Independent Contractors and Workers Comp: MA Court Ruling a Game Changer
For a number of years, the definition of an independent contractor under workers comp in MA has been governed by a 2008 directive from the Attorney General. Under the directive, there is a simple, three pronged test for independence: the individual must: (1) Be free from control of the Employer (2) Provide services outside the usual course of the employer's business (3) Be engaged in an independent trade, occupation, profession or business. The advisory does not go into detail on these criteria, but all three must be met. The burden of proof is clearly on the GC/employer to demonstrate that any independent contractors meet the three criteria. The way people are paid (e.g.via 1099s) is not to be considered. If the employer cannot prove the independence of their contractors, they become employees for the purposes of workers comp.
Under the AG's stringent rules, insurance auditors have routinely added the payrolls of sole proprietor/independent contractors to the employer's workers compensation premium calculation. Well, folks, those days appear to be over.

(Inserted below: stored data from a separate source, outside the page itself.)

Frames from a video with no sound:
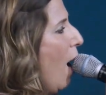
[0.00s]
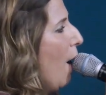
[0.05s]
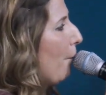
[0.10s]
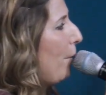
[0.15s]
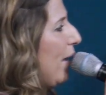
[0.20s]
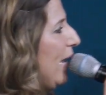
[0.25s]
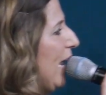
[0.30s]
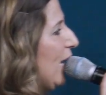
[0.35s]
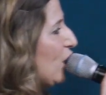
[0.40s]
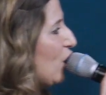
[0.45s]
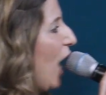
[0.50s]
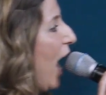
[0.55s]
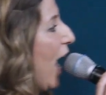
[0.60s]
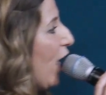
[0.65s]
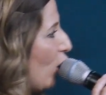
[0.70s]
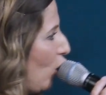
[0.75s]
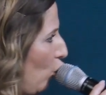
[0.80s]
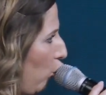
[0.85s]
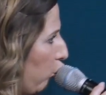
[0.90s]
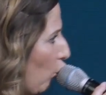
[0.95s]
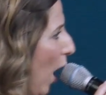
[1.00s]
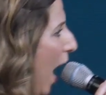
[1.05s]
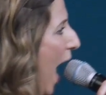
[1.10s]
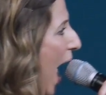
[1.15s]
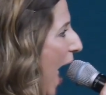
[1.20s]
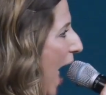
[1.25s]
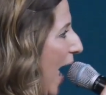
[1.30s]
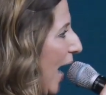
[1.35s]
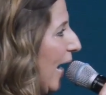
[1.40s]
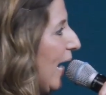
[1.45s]
But it's a
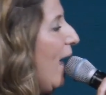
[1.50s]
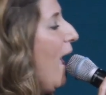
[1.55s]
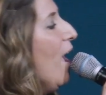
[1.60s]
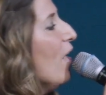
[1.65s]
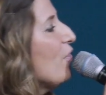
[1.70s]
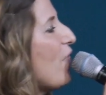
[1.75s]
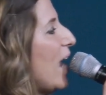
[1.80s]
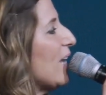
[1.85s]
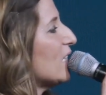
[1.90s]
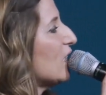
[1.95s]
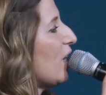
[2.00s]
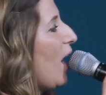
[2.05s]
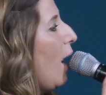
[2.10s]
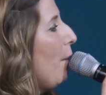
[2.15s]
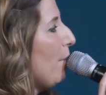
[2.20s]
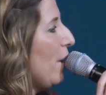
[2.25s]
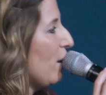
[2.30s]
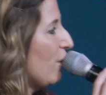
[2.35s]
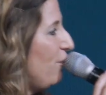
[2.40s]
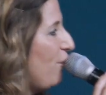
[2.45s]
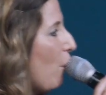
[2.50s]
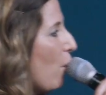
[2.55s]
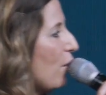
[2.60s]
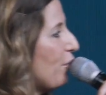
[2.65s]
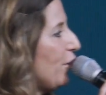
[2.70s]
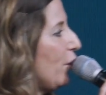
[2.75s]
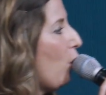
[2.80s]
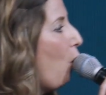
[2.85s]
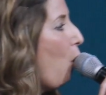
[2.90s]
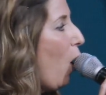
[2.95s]
cry that's coming
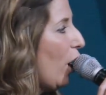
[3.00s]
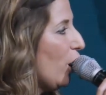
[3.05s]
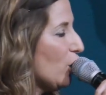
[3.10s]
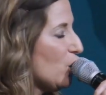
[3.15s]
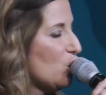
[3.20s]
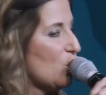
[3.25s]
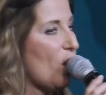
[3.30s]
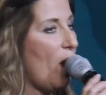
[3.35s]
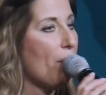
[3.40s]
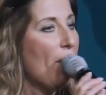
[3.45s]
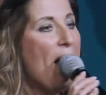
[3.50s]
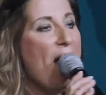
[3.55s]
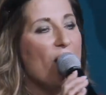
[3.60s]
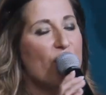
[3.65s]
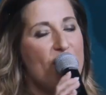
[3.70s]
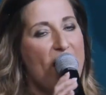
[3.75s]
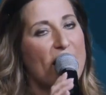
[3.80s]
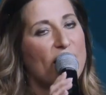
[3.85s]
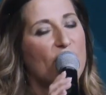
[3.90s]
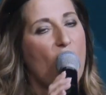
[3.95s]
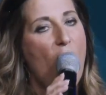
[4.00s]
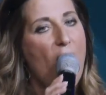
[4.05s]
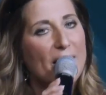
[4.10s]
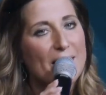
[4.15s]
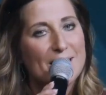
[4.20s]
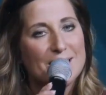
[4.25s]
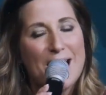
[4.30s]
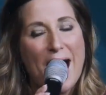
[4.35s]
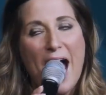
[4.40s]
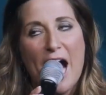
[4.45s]
forth in worship that God
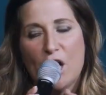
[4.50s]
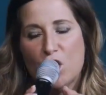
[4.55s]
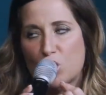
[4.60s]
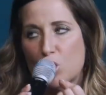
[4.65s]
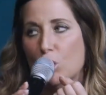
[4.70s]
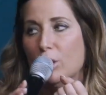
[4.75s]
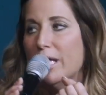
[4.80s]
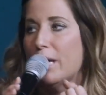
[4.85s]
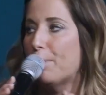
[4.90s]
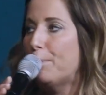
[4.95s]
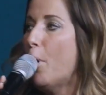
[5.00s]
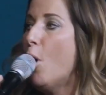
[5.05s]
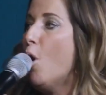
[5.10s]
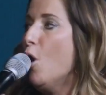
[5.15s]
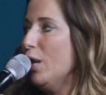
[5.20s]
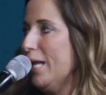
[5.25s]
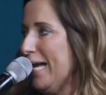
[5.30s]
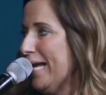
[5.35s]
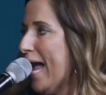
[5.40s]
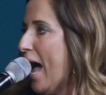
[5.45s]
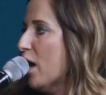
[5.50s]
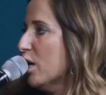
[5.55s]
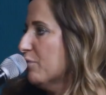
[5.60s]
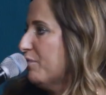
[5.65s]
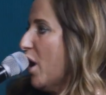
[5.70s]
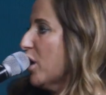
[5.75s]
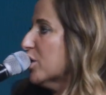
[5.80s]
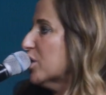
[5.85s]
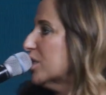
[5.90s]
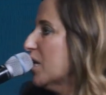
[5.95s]
is actually pulling out of
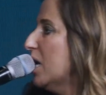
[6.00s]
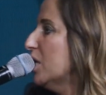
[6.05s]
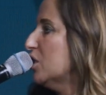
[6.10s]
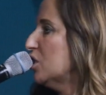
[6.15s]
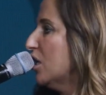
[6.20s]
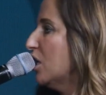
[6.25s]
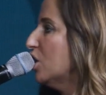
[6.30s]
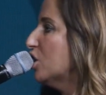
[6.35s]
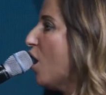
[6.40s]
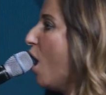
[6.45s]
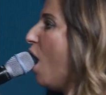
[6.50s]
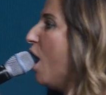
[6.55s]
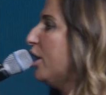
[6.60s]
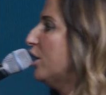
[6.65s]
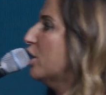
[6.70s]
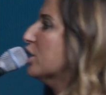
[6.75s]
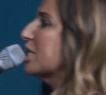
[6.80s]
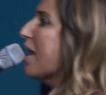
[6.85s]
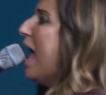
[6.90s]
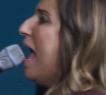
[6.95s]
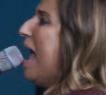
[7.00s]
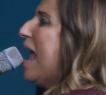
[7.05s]
our sons and daughters.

Camargo Ruling Changes the Game
The MA Supreme Judicial Court recently issued the Camargo ruling, which has profound implications for the workers comp system. In a word, the ruling renders the Attorney General's 2008 Advisory irrelevant when determining whether, for the purposes of workers comp, a person is an employee or an independent contractor. Instead of a three-pronged criteria, there are now twelve prongs, derived from rulings in two comp cases,"MacTavish-Whitman." The MacTavish-Whitman criteria are less rigid and more nuanced than the AG's advisory. While there is significant overlap, there are a few new prongs:
- the skill required in the particular occupation
- the length of time for which the person is employed
- the tax treatment applied to payment (1099s do matter)
- the right of the insured to terminate the relationship without liability
Most important for insurance audit purposes, the burden of proof has been reversed: instead of the employer proving a sole proprietor/independent contractor is not an employee, sole proprietor/independent contractors must prove that they are employees. Absent a catastrophic loss, sole proprietors generally have no interest in trying to prove that they are employees; they take pride in their independence. In my reading, reversal of the burden of proof (as outlined in Judge Gants's concurrence) may well end the practice of adding 1099 billings to the employer's payrolls.
We await guidance from the Commonwealth on the practical implications of this new ruling, including the loaded key question: whether or not this ruling is retroactive.
All of which proves, yet again, that workers compensation is by far the most interesting line of insurance.